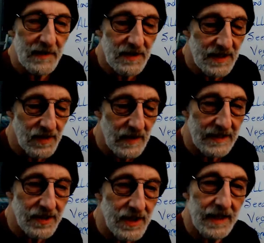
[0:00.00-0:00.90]
in Sweden
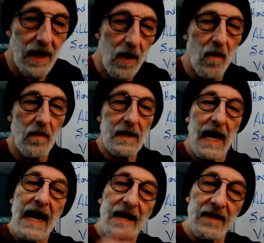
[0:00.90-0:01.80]
said, oh,
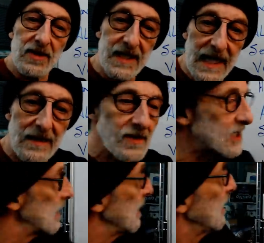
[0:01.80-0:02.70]
and there's a
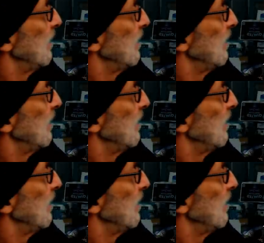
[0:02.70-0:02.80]
downside.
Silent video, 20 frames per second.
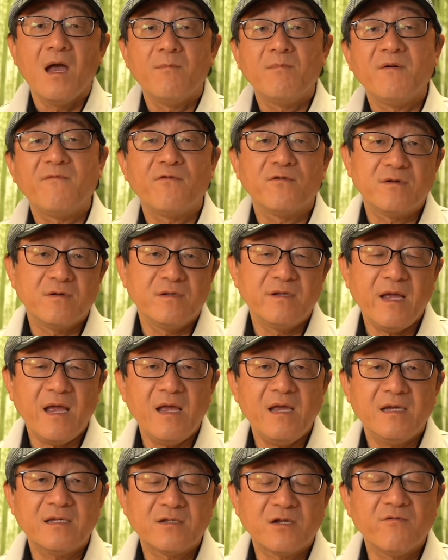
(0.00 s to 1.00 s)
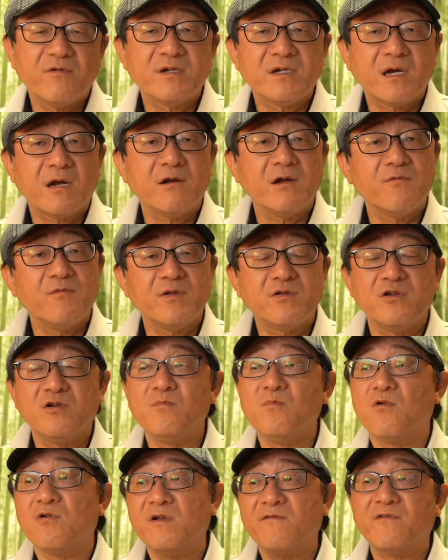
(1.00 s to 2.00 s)
But for today, instead of sharing with you
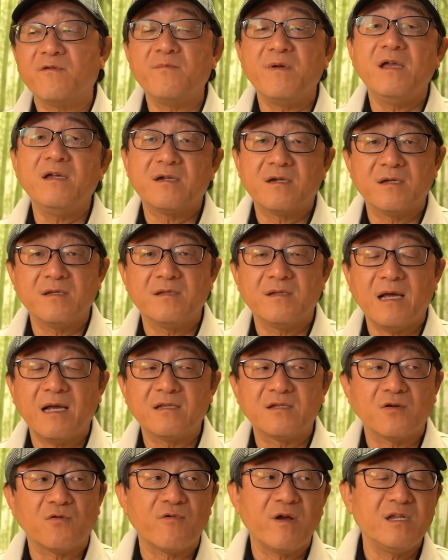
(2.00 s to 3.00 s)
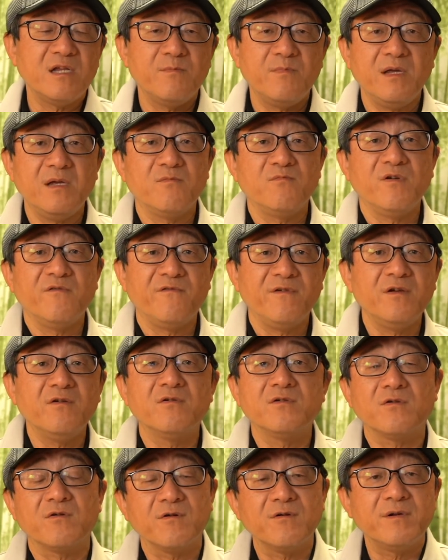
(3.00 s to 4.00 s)
more information that's already being
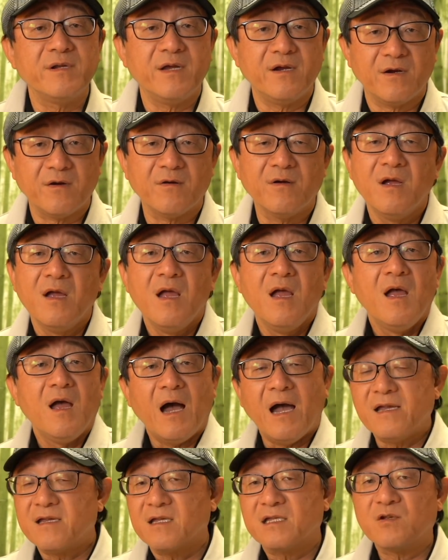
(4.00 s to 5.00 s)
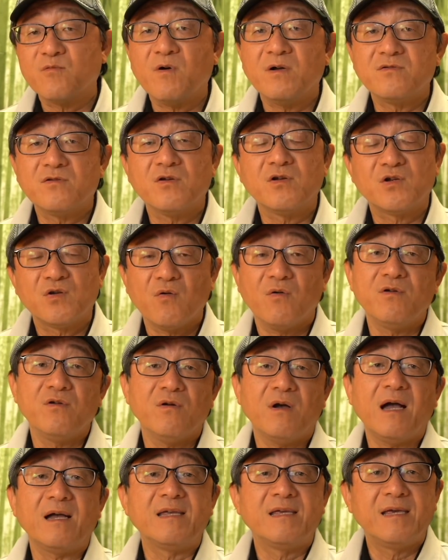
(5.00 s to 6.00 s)
revealed earlier, I just want to show
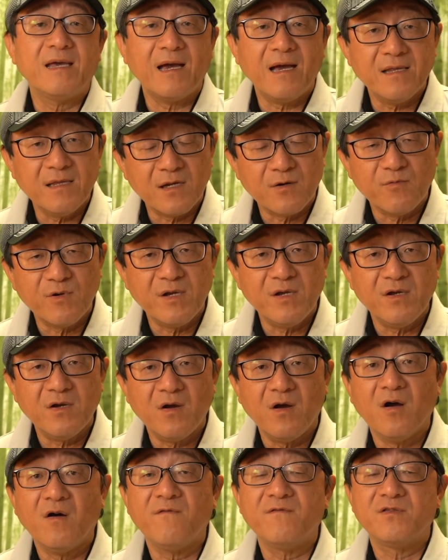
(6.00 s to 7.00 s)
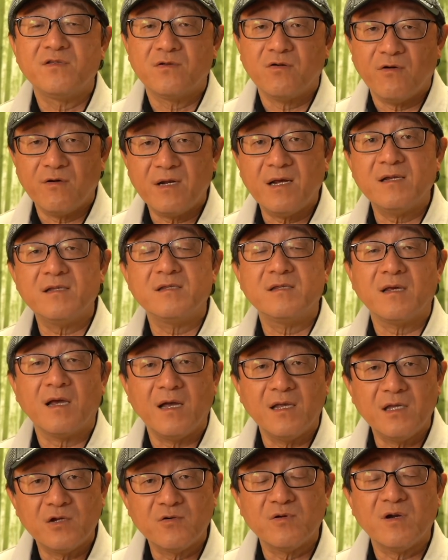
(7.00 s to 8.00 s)
you a gallery of Toyota
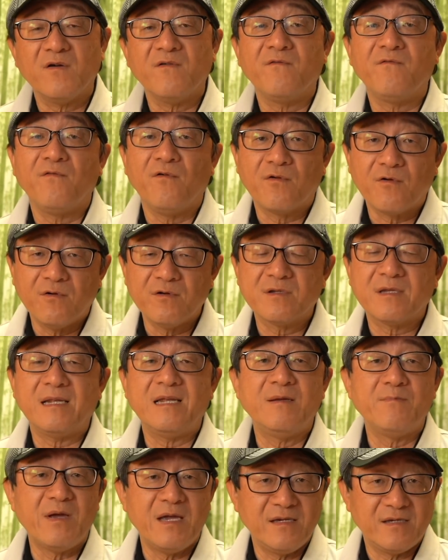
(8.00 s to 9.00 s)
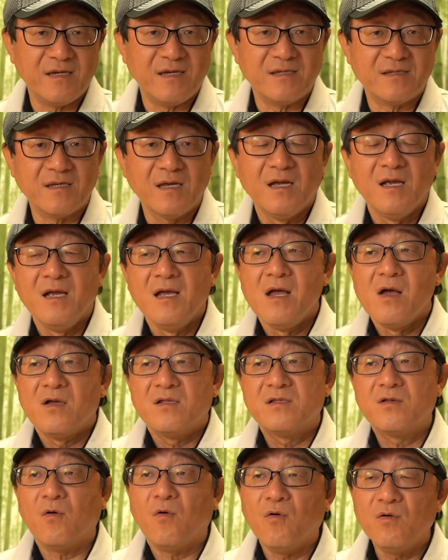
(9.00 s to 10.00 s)
Tundra photos and images.
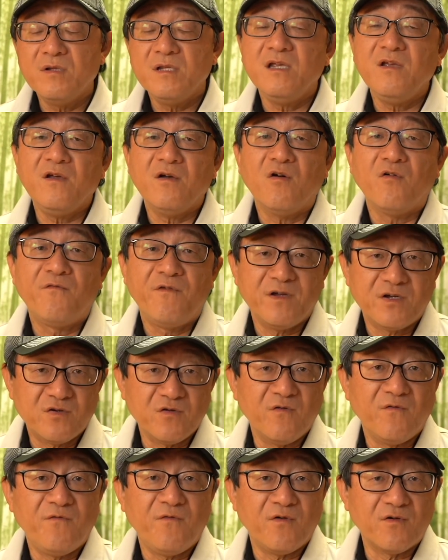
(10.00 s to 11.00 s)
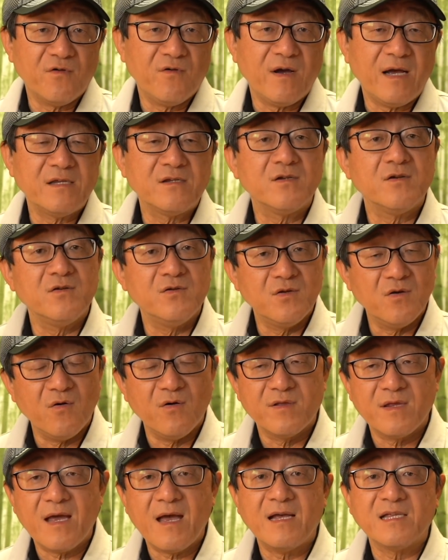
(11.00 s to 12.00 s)
The only official photo, as you know,
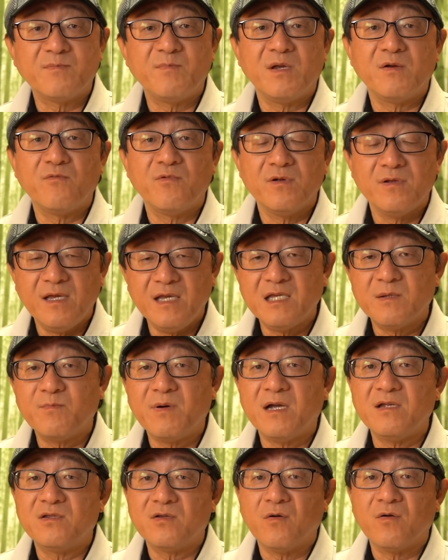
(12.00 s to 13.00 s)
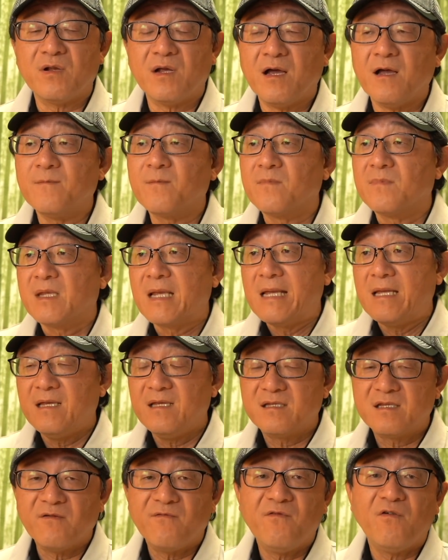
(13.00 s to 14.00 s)
that has been released by Toyota
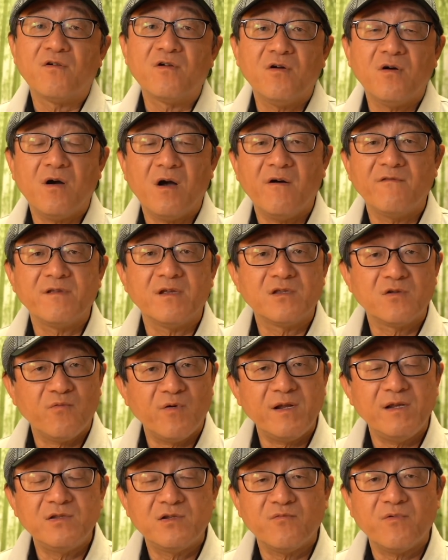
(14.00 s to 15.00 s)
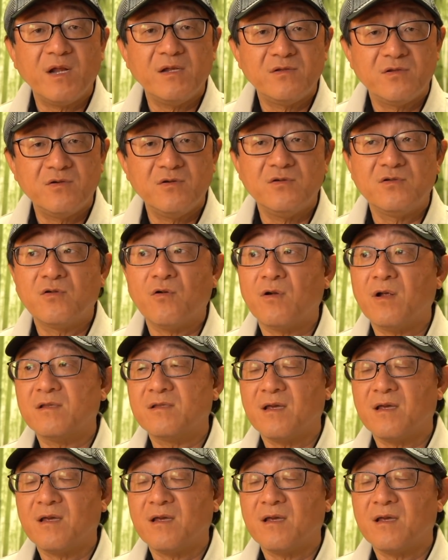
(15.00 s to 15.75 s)
is the photo of the 2022 Toyota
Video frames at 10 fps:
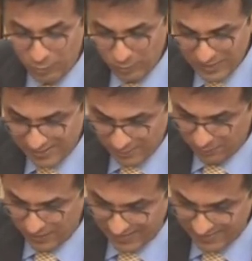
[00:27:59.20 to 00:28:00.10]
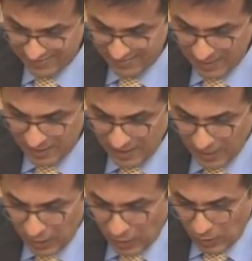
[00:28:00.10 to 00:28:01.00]
two sets of rights?
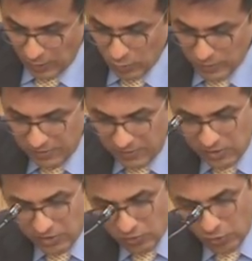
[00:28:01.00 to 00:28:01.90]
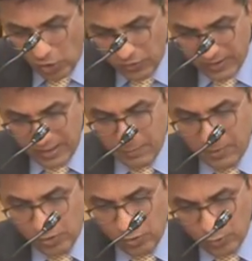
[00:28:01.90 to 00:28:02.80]
So, this is just not
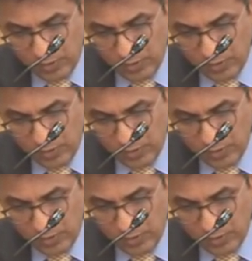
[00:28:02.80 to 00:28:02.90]
limited to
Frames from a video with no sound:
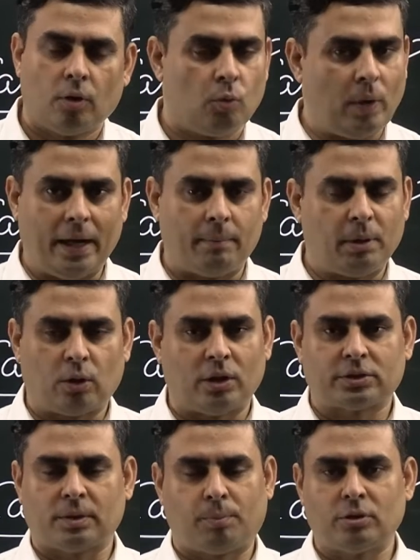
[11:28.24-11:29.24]
Why?
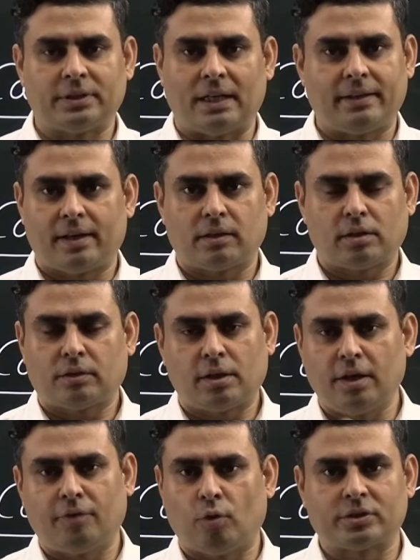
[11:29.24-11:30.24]
Because suppose that there are the
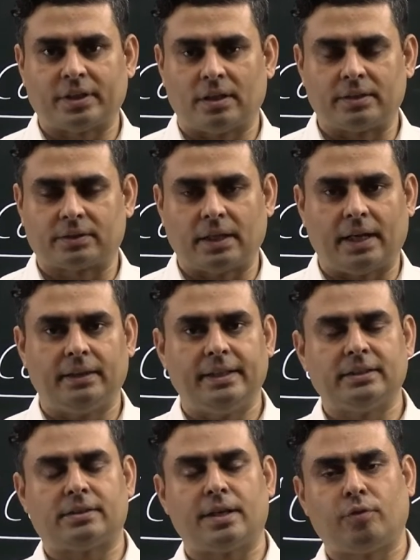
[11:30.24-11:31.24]
3-4 sellers, and
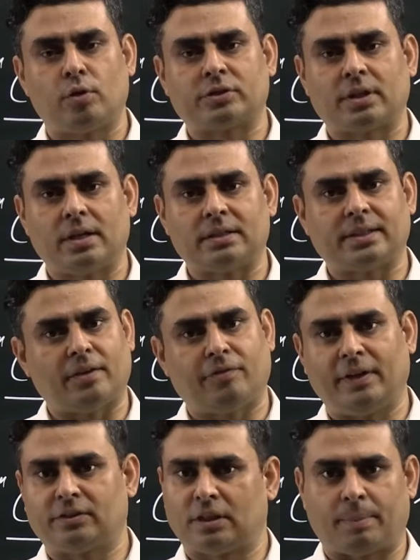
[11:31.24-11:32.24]
these 3-4 sellers have
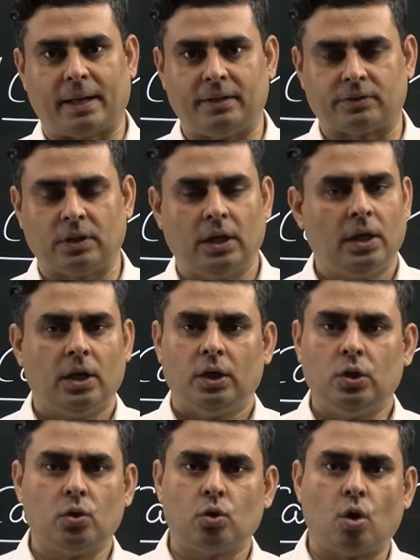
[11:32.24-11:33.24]
fixed the price.
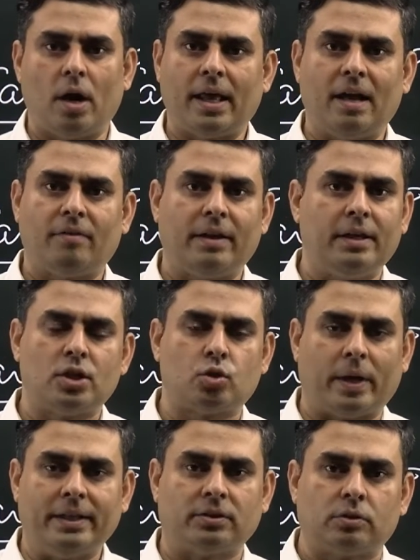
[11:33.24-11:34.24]
You do not have any
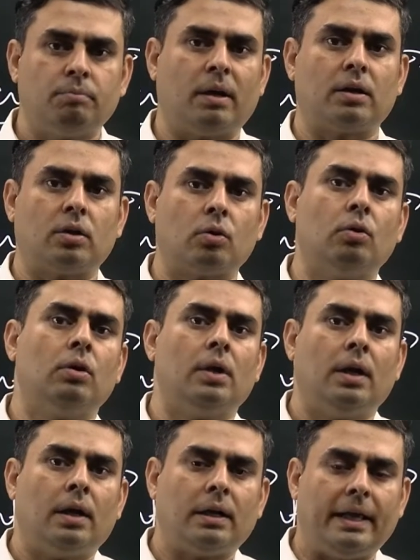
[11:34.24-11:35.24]
choice but to
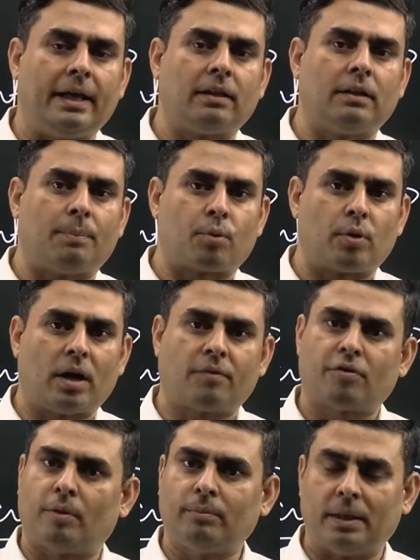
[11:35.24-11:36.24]
take the product
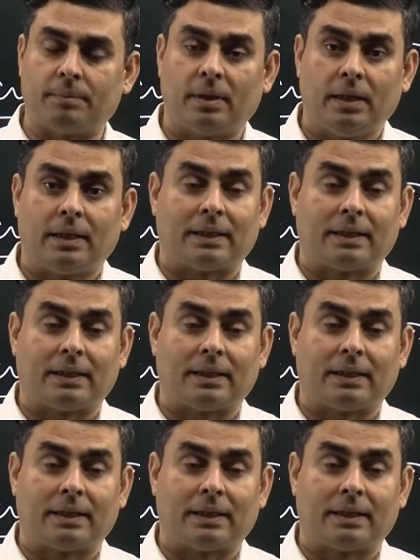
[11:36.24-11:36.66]
from them.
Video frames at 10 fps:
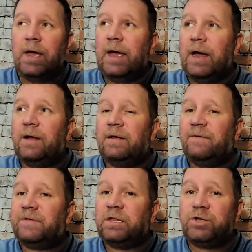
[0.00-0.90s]
And
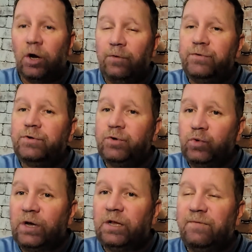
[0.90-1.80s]
if they don't
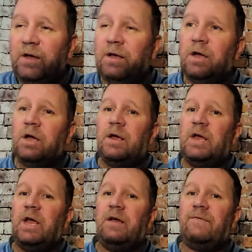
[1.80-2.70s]
do anything,
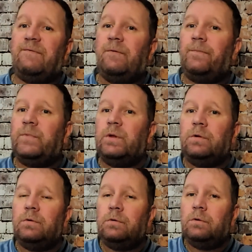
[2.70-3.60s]
if
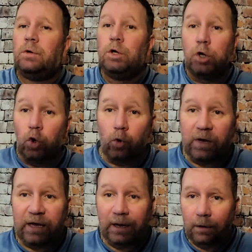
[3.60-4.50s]

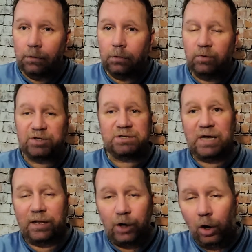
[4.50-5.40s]
Louie, which is
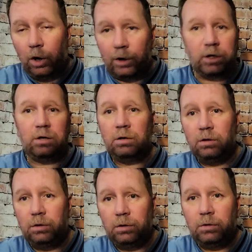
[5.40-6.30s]
Ed York,
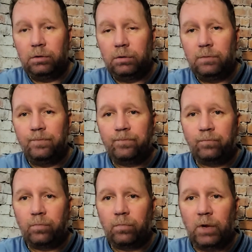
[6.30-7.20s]

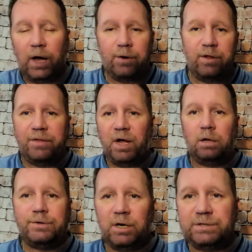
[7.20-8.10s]
out of the
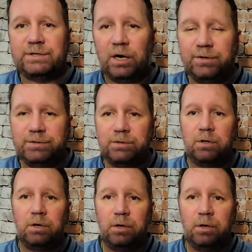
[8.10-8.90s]
Donald Duck sons,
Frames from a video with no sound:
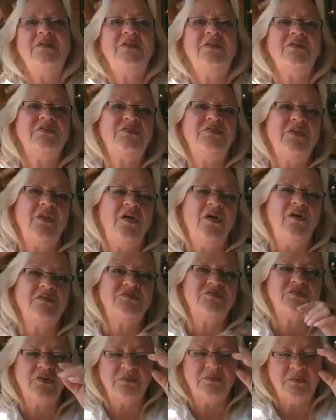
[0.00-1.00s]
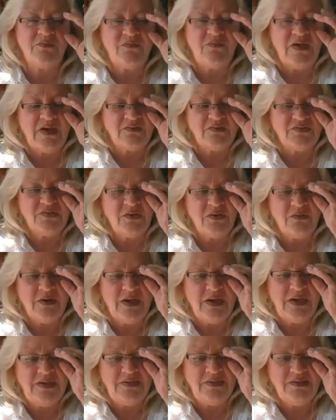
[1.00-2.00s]
Look at the long term effects, all
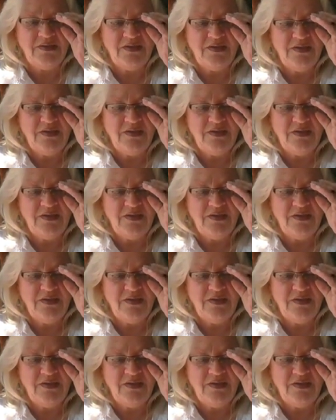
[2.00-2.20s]
right?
++++++++++
▶ Work instructions:
Please retype the listing in full, exactly as given, and skip every image.

▶ Answer section:
[0:00.00-0:00.90]
in Sweden
[0:00.90-0:01.80]
said, oh,
[0:01.80-0:02.70]
and there's a
[0:02.70-0:02.80]
downside.
Silent video, 20 frames per second.
(0.00 s to 1.00 s)
(1.00 s to 2.00 s)
But for today, instead of sharing with you
(2.00 s to 3.00 s)
(3.00 s to 4.00 s)
more information that's already being
(4.00 s to 5.00 s)
(5.00 s to 6.00 s)
revealed earlier, I just want to show
(6.00 s to 7.00 s)
(7.00 s to 8.00 s)
you a gallery of Toyota
(8.00 s to 9.00 s)
(9.00 s to 10.00 s)
Tundra photos and images.
(10.00 s to 11.00 s)
(11.00 s to 12.00 s)
The only official photo, as you know,
(12.00 s to 13.00 s)
(13.00 s to 14.00 s)
that has been released by Toyota
(14.00 s to 15.00 s)
(15.00 s to 15.75 s)
is the photo of the 2022 Toyota
Video frames at 10 fps:
[00:27:59.20 to 00:28:00.10]
[00:28:00.10 to 00:28:01.00]
two sets of rights?
[00:28:01.00 to 00:28:01.90]
[00:28:01.90 to 00:28:02.80]
So, this is just not
[00:28:02.80 to 00:28:02.90]
limited to
Frames from a video with no sound:
[11:28.24-11:29.24]
Why?
[11:29.24-11:30.24]
Because suppose that there are the
[11:30.24-11:31.24]
3-4 sellers, and
[11:31.24-11:32.24]
these 3-4 sellers have
[11:32.24-11:33.24]
fixed the price.
[11:33.24-11:34.24]
You do not have any
[11:34.24-11:35.24]
choice but to
[11:35.24-11:36.24]
take the product
[11:36.24-11:36.66]
from them.
Video frames at 10 fps:
[0.00-0.90s]
And
[0.90-1.80s]
if they don't
[1.80-2.70s]
do anything,
[2.70-3.60s]
if
[3.60-4.50s]

[4.50-5.40s]
Louie, which is
[5.40-6.30s]
Ed York,
[6.30-7.20s]

[7.20-8.10s]
out of the
[8.10-8.90s]
Donald Duck sons,
Frames from a video with no sound:
[0.00-1.00s]
[1.00-2.00s]
Look at the long term effects, all
[2.00-2.20s]
right?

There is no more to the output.